• _Dataset excerpts_
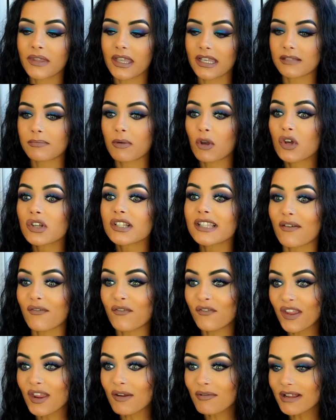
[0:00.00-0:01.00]
it's because they're
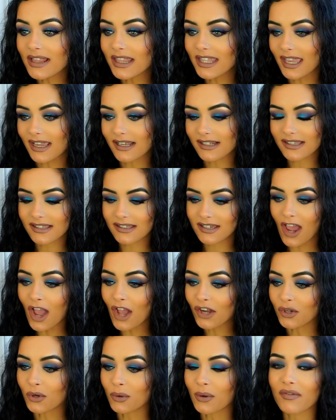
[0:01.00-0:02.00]
fearing the
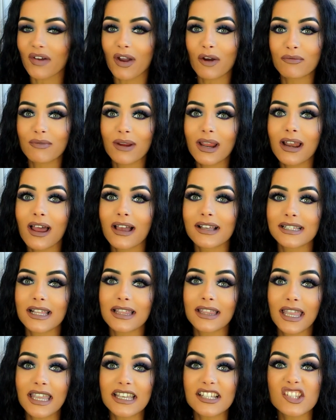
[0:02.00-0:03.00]
external without
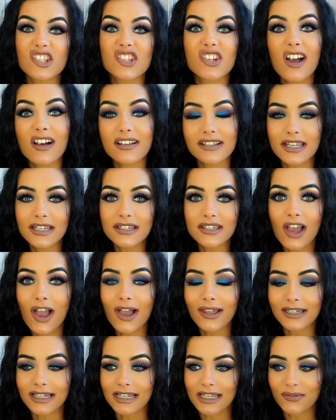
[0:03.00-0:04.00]
realizing that it starts
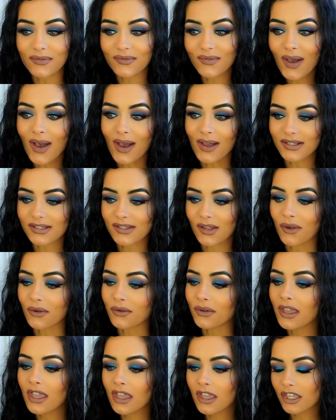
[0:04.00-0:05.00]
internally first.
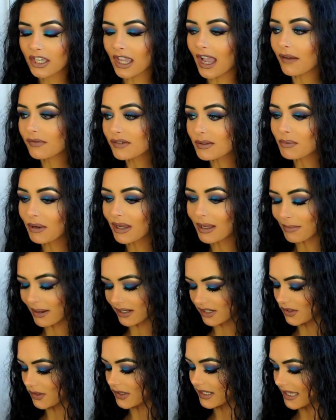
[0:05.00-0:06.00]
So you have to bring it
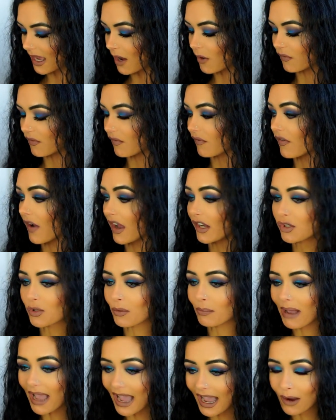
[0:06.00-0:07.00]
back to yourself and find
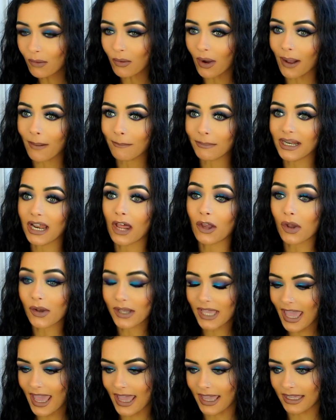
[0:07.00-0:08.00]
your power and be like,
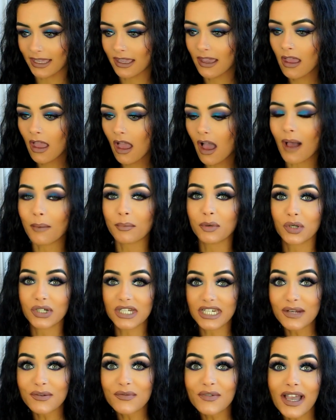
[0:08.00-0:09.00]
okay, I'm God
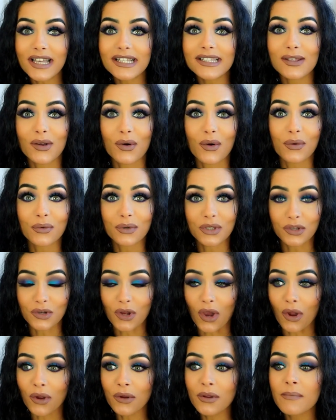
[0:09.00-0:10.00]
in a vessel, you
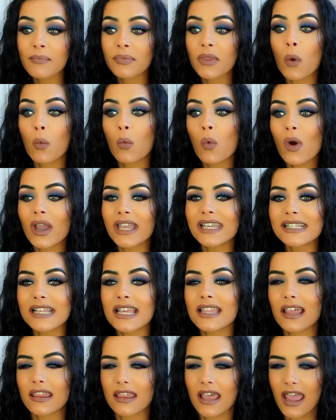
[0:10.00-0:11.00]
know? What is
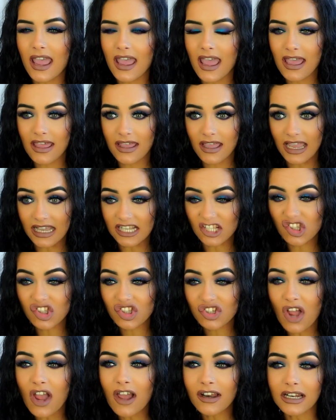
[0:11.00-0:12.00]
it that they're
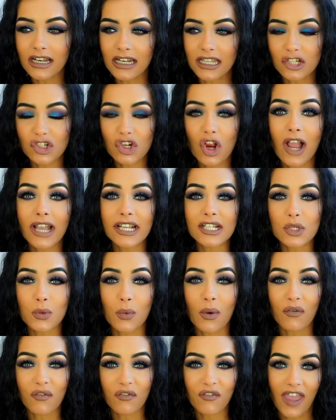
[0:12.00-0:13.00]
externally trying
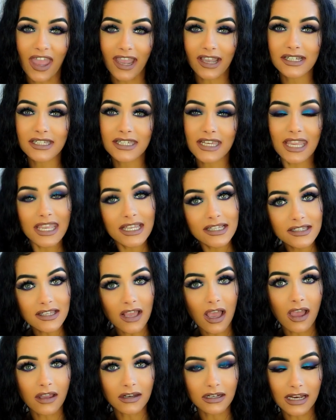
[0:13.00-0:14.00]
to affect
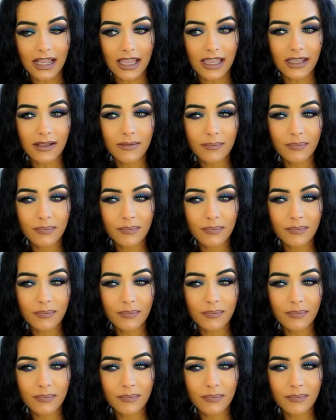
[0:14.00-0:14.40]
internally?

• _Task goal_
Drop the pictures and reproduce the rest of the entries above exactly.

• _Answer section_
[0:00.00-0:01.00]
it's because they're
[0:01.00-0:02.00]
fearing the
[0:02.00-0:03.00]
external without
[0:03.00-0:04.00]
realizing that it starts
[0:04.00-0:05.00]
internally first.
[0:05.00-0:06.00]
So you have to bring it
[0:06.00-0:07.00]
back to yourself and find
[0:07.00-0:08.00]
your power and be like,
[0:08.00-0:09.00]
okay, I'm God
[0:09.00-0:10.00]
in a vessel, you
[0:10.00-0:11.00]
know? What is
[0:11.00-0:12.00]
it that they're
[0:12.00-0:13.00]
externally trying
[0:13.00-0:14.00]
to affect
[0:14.00-0:14.40]
internally?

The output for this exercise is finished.